_EXERCISE:_ Every entry gets copied exactly. No images go into the copy.

'''

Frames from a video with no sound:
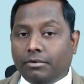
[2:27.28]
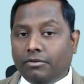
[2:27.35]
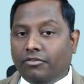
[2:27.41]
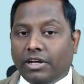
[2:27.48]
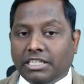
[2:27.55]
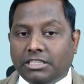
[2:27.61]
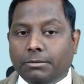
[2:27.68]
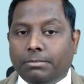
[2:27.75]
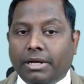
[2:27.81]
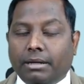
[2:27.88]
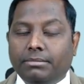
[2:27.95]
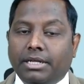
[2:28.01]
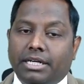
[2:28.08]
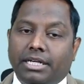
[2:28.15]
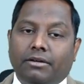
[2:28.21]

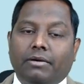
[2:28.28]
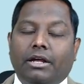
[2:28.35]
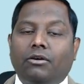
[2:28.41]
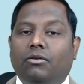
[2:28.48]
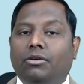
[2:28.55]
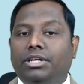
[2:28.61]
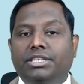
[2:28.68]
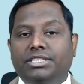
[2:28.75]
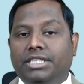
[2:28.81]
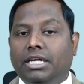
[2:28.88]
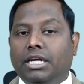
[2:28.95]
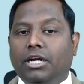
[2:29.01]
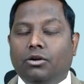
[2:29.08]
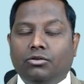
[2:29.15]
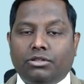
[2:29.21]
falciparum that require only a
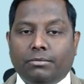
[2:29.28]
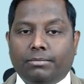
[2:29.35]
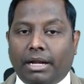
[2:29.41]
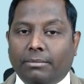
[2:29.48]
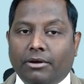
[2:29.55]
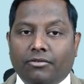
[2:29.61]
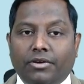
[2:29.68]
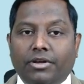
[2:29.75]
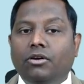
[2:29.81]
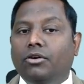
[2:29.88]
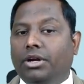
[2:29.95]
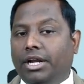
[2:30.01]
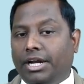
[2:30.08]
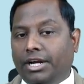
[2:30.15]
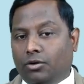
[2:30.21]
single dose of primaquine
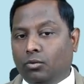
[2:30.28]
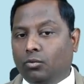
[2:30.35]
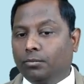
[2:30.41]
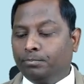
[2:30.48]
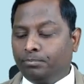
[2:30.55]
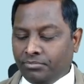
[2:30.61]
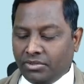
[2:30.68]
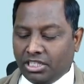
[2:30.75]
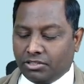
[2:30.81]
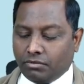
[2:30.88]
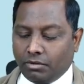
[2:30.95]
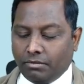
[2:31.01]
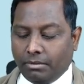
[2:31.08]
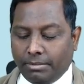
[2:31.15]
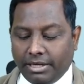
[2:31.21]
on day 2. This
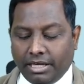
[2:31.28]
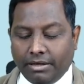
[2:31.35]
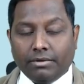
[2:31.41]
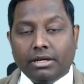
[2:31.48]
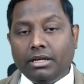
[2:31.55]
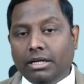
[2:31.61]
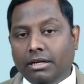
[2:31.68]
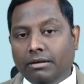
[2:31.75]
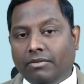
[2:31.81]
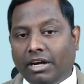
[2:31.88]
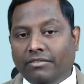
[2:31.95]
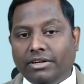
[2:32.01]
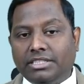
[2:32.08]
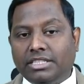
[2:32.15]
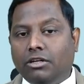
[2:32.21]
one will be given in
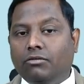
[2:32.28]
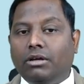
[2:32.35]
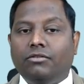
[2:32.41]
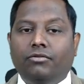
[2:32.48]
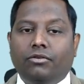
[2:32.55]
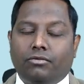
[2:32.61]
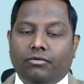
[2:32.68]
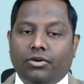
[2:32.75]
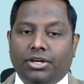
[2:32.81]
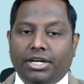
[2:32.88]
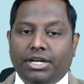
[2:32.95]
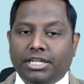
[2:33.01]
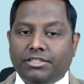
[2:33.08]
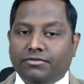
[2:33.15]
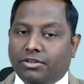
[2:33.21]
Vivax and OVAL for
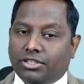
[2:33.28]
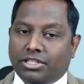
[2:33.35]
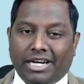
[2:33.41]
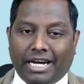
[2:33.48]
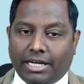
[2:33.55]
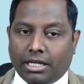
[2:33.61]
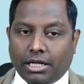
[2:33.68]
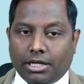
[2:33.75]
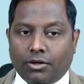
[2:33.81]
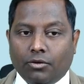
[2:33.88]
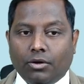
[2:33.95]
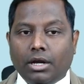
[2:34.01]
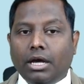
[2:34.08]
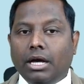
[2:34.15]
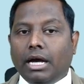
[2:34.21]
14 days for the radical
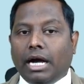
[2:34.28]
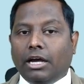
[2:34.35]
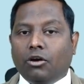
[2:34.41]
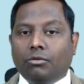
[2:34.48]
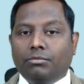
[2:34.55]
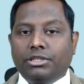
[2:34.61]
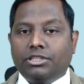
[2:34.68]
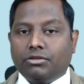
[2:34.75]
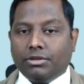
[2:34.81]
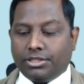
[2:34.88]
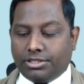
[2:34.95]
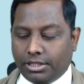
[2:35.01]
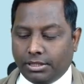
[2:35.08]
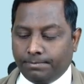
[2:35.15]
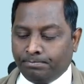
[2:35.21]
cure. I hope this
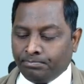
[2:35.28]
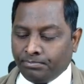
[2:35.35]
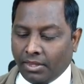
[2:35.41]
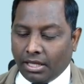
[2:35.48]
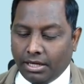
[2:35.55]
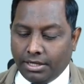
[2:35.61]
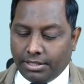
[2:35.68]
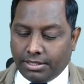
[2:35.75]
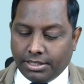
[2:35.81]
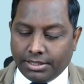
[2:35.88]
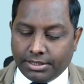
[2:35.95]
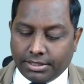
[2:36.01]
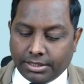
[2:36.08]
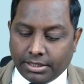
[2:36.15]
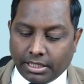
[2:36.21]
question, it
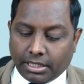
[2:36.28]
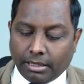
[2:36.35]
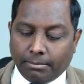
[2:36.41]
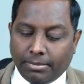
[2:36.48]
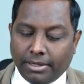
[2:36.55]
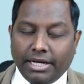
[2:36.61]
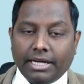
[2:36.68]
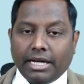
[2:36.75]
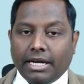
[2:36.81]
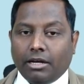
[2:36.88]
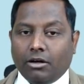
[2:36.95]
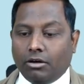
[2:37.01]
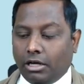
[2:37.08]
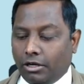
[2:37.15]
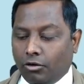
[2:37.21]
is complete, and
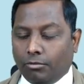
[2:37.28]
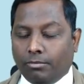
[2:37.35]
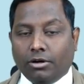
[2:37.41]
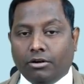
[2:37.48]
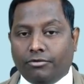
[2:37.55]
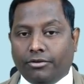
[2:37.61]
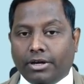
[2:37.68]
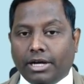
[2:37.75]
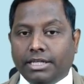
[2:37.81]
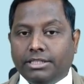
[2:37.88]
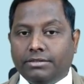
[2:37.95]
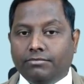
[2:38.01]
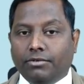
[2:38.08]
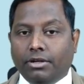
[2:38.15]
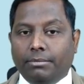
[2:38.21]
I hope all of you
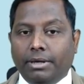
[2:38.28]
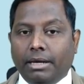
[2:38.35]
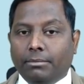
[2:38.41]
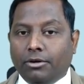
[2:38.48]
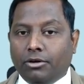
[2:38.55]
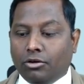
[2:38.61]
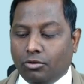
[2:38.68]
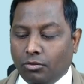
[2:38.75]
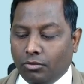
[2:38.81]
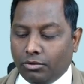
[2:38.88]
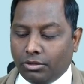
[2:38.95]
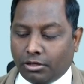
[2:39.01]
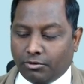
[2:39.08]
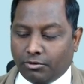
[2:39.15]
guys will be able to do the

'''

_EXPECTED OUTPUT:_
Frames from a video with no sound:
[2:27.28]
[2:27.35]
[2:27.41]
[2:27.48]
[2:27.55]
[2:27.61]
[2:27.68]
[2:27.75]
[2:27.81]
[2:27.88]
[2:27.95]
[2:28.01]
[2:28.08]
[2:28.15]
[2:28.21]

[2:28.28]
[2:28.35]
[2:28.41]
[2:28.48]
[2:28.55]
[2:28.61]
[2:28.68]
[2:28.75]
[2:28.81]
[2:28.88]
[2:28.95]
[2:29.01]
[2:29.08]
[2:29.15]
[2:29.21]
falciparum that require only a
[2:29.28]
[2:29.35]
[2:29.41]
[2:29.48]
[2:29.55]
[2:29.61]
[2:29.68]
[2:29.75]
[2:29.81]
[2:29.88]
[2:29.95]
[2:30.01]
[2:30.08]
[2:30.15]
[2:30.21]
single dose of primaquine
[2:30.28]
[2:30.35]
[2:30.41]
[2:30.48]
[2:30.55]
[2:30.61]
[2:30.68]
[2:30.75]
[2:30.81]
[2:30.88]
[2:30.95]
[2:31.01]
[2:31.08]
[2:31.15]
[2:31.21]
on day 2. This
[2:31.28]
[2:31.35]
[2:31.41]
[2:31.48]
[2:31.55]
[2:31.61]
[2:31.68]
[2:31.75]
[2:31.81]
[2:31.88]
[2:31.95]
[2:32.01]
[2:32.08]
[2:32.15]
[2:32.21]
one will be given in
[2:32.28]
[2:32.35]
[2:32.41]
[2:32.48]
[2:32.55]
[2:32.61]
[2:32.68]
[2:32.75]
[2:32.81]
[2:32.88]
[2:32.95]
[2:33.01]
[2:33.08]
[2:33.15]
[2:33.21]
Vivax and OVAL for
[2:33.28]
[2:33.35]
[2:33.41]
[2:33.48]
[2:33.55]
[2:33.61]
[2:33.68]
[2:33.75]
[2:33.81]
[2:33.88]
[2:33.95]
[2:34.01]
[2:34.08]
[2:34.15]
[2:34.21]
14 days for the radical
[2:34.28]
[2:34.35]
[2:34.41]
[2:34.48]
[2:34.55]
[2:34.61]
[2:34.68]
[2:34.75]
[2:34.81]
[2:34.88]
[2:34.95]
[2:35.01]
[2:35.08]
[2:35.15]
[2:35.21]
cure. I hope this
[2:35.28]
[2:35.35]
[2:35.41]
[2:35.48]
[2:35.55]
[2:35.61]
[2:35.68]
[2:35.75]
[2:35.81]
[2:35.88]
[2:35.95]
[2:36.01]
[2:36.08]
[2:36.15]
[2:36.21]
question, it
[2:36.28]
[2:36.35]
[2:36.41]
[2:36.48]
[2:36.55]
[2:36.61]
[2:36.68]
[2:36.75]
[2:36.81]
[2:36.88]
[2:36.95]
[2:37.01]
[2:37.08]
[2:37.15]
[2:37.21]
is complete, and
[2:37.28]
[2:37.35]
[2:37.41]
[2:37.48]
[2:37.55]
[2:37.61]
[2:37.68]
[2:37.75]
[2:37.81]
[2:37.88]
[2:37.95]
[2:38.01]
[2:38.08]
[2:38.15]
[2:38.21]
I hope all of you
[2:38.28]
[2:38.35]
[2:38.41]
[2:38.48]
[2:38.55]
[2:38.61]
[2:38.68]
[2:38.75]
[2:38.81]
[2:38.88]
[2:38.95]
[2:39.01]
[2:39.08]
[2:39.15]
guys will be able to do the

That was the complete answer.